A further 57 million BOE has been allocated as a Contingent Resource. These resources are largely located in the Bass Basin (Trefoil and White Ibis), Otway Basin (Netherby and Martha) and Indonesia (Lengo).

AWE has today issued a separate ASX release on the June 2010 reserves and resources.

Board succession planning

AWE Limited today announced further board changes as part of the ongoing succession plans.

AWE’s longstanding Chairman, Bruce McKay today announced his intention to step down as a Director of AWE at the end of the Annual General Meeting in November 2010. The board has unanimously decided that Bruce Phillips will be appointed to the role of Chairman of AWE Limited.

Further, the AWE board is pleased to announce the appointment of Nick Jukes as a Non-Executive Director of AWE Limited. Nick has a background in resource engineering, including a successful career with BHP and Theiss for 26 years.

2010 – 2011 Guidance

Production guidance for the current financial year has been set in a range of 6.5 to 7.0 million BOE. The range includes some uncertainty related to the timing of the BassGas shutdown for the MLE project, if any, during the year.

Capital expenditure (particularly exploration) will be lower in 2011 when compared with the levels invested in the year to June 2010.


The year to June 2010 has been disappointing for the company and AWE’s shareholders. Whilst revenues and cashflows remained solid, the high-profile exploration program did not produce the anticipated results.

However, the core production business is providing strong cash flow for the Company. This is expected to continue, based on the long reserve life of these assets, with 2011 production expected to represent an increase on the 2010 levels.

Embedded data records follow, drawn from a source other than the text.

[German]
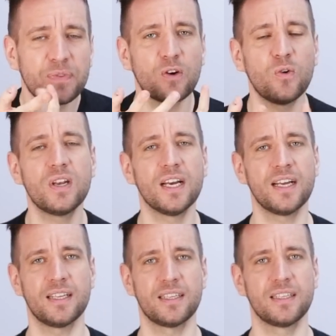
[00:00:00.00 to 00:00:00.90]

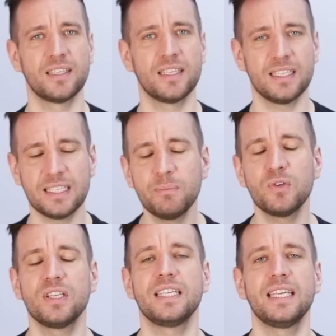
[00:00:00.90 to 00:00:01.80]
Oder indem
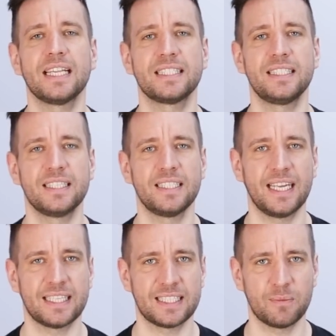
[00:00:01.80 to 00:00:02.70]
du dich jetzt in diesen
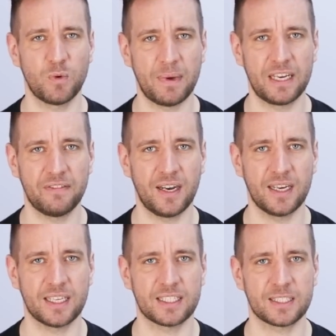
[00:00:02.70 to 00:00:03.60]
jetzigen Moment
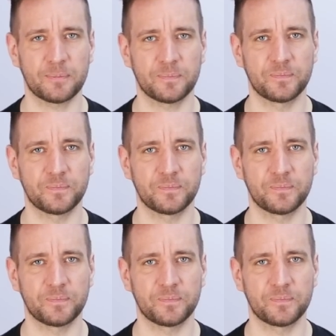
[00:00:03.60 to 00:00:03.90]
verankerst.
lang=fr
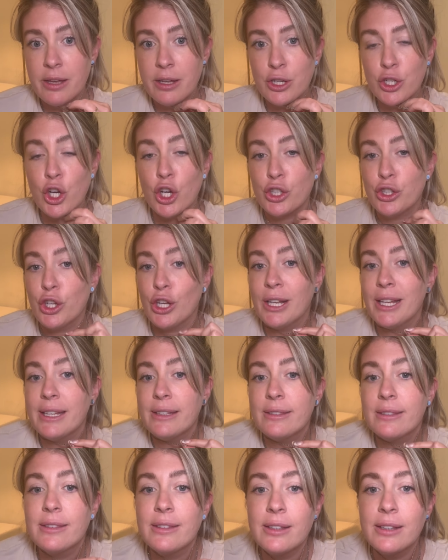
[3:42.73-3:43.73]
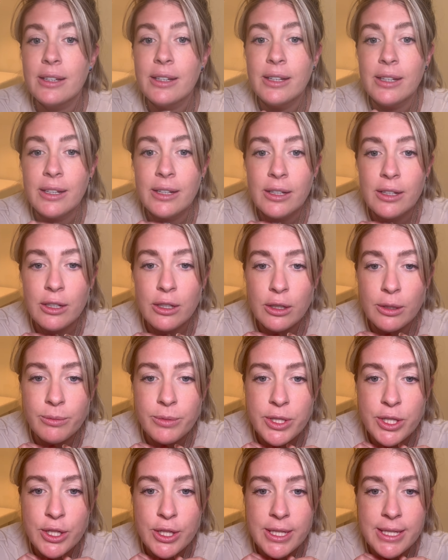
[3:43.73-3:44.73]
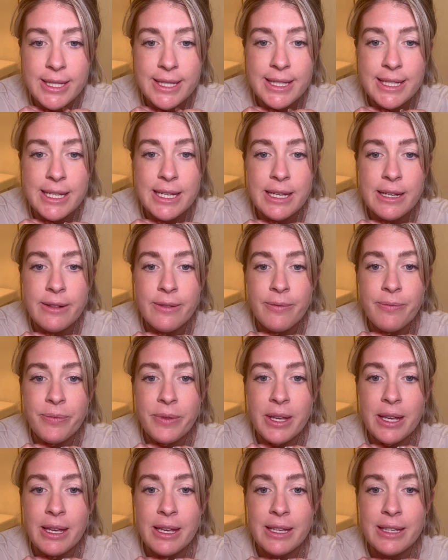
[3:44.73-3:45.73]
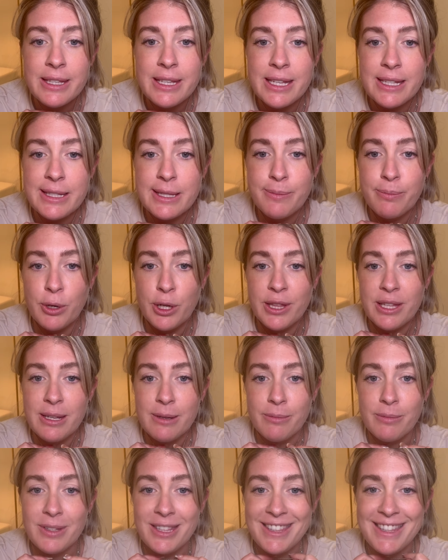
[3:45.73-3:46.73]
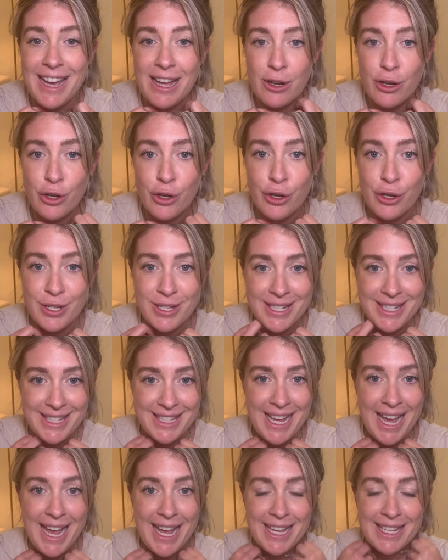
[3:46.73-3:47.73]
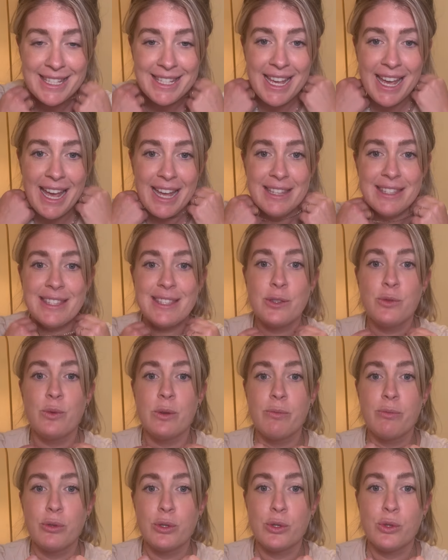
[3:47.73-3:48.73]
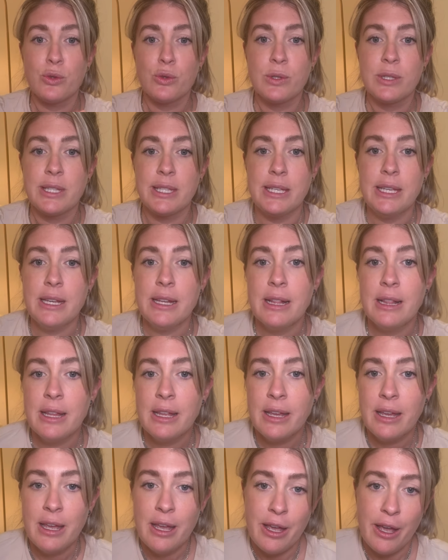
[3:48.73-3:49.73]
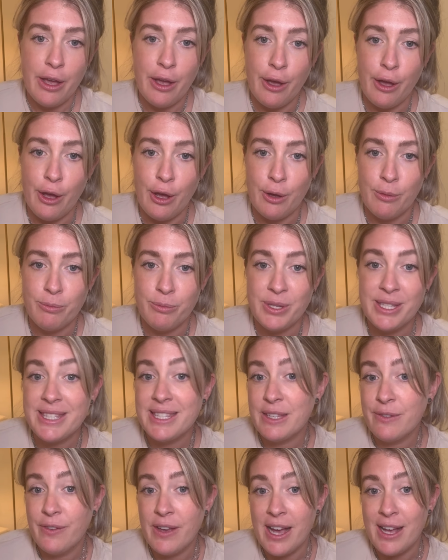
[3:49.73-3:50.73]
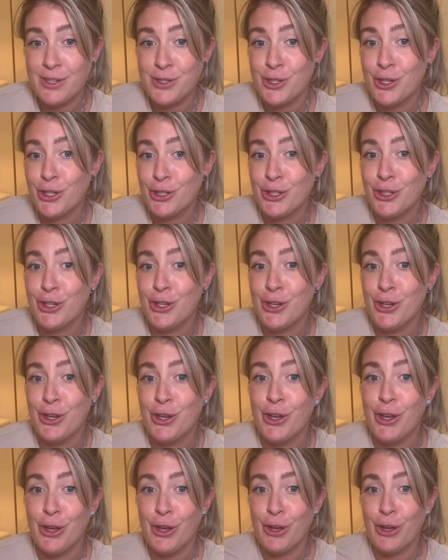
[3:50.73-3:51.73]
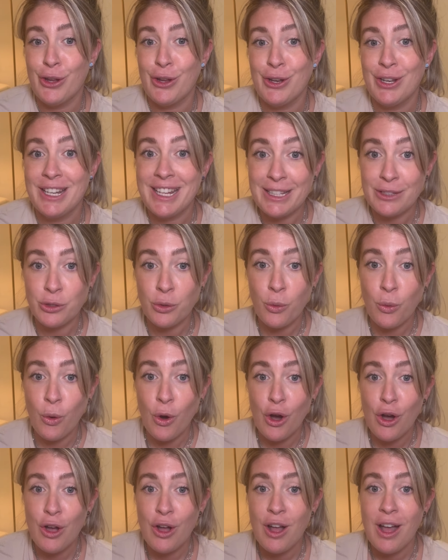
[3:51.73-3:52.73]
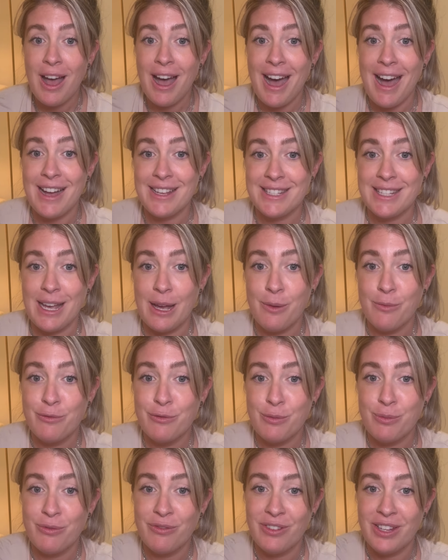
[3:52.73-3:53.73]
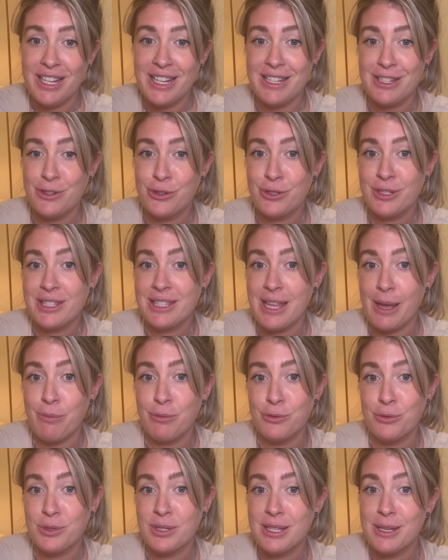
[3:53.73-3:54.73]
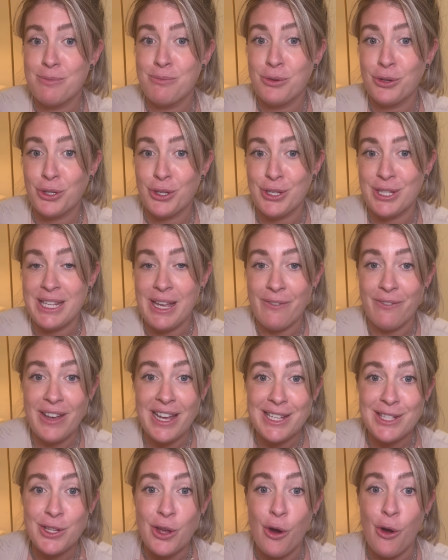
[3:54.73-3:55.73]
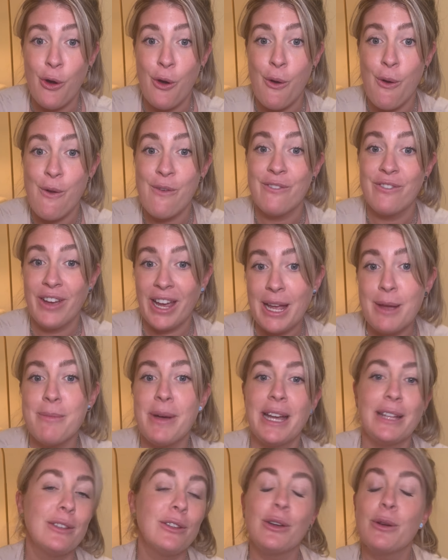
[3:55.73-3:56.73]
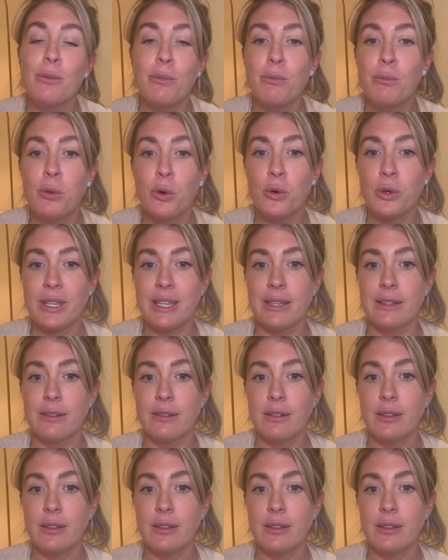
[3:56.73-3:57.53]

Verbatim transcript: cordelette comme ça ici, qui est disponible dans le 16 à 18 pouces aussi. Euh, puis ce qui fait en sorte que euh, les trois, ensemble, vous pouvez les juxtaposer pour que ça fasse un vraiment beau kit.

In AWE’s conventional oil and gas operations, the Company is clearly focused on the commercialisation of the Company’s considerable oil and gas resources, particularly Trefoil, Lengo and the recent exciting discovery in Yemen. AWE’s  total resource base of 57 million BOE represents a considerable value opportunity for AWE and this will be pursued with vigor.

Increasingly, AWE will also focus on the potential in unconventional oil and gas. This is currently being targeted in both the onshore Perth Basin, where Shale Gas is being sought in a strong gas market and more-recently in the USA, where AWE has invested in the Sugarloaf AMI via the Adelphi takeover. Both of these opportunities provide significant resource and reserve potential for AWE. The initial reserve report at Sugarloaf demonstrates a strong start to this program, with an active ongoing drilling campaign.

Exploration will continue to be a long term value driver for AWE, but drilling and expenditure levels will be significantly lower in the 2010 – 2011 year than over the past 12 months.

The balance sheet remains strong, with net cash and a large undrawn credit facility available for growth opportunities. However, whilst the Company has evaluated over 100 opportunities for asset acquisitions over the past 2-3 years and despite the strong financial position, it has only pursued those with the potential to deliver superior shareholder returns. In the past year, the purchase of additional equity in BassGas and the Adelphi takeover are expected to provide such returns. The Company will continue to monitor opportunities in the future and will act if there is a belief  the investment proposition is value accretive for AWE’s shareholders.

In the near term, AWE will focus for growth in the development of the Company’s known oil and gas resources and in the staged increase in unconventional opportunities. The Board and management are committed to improving the recent performance of the Company.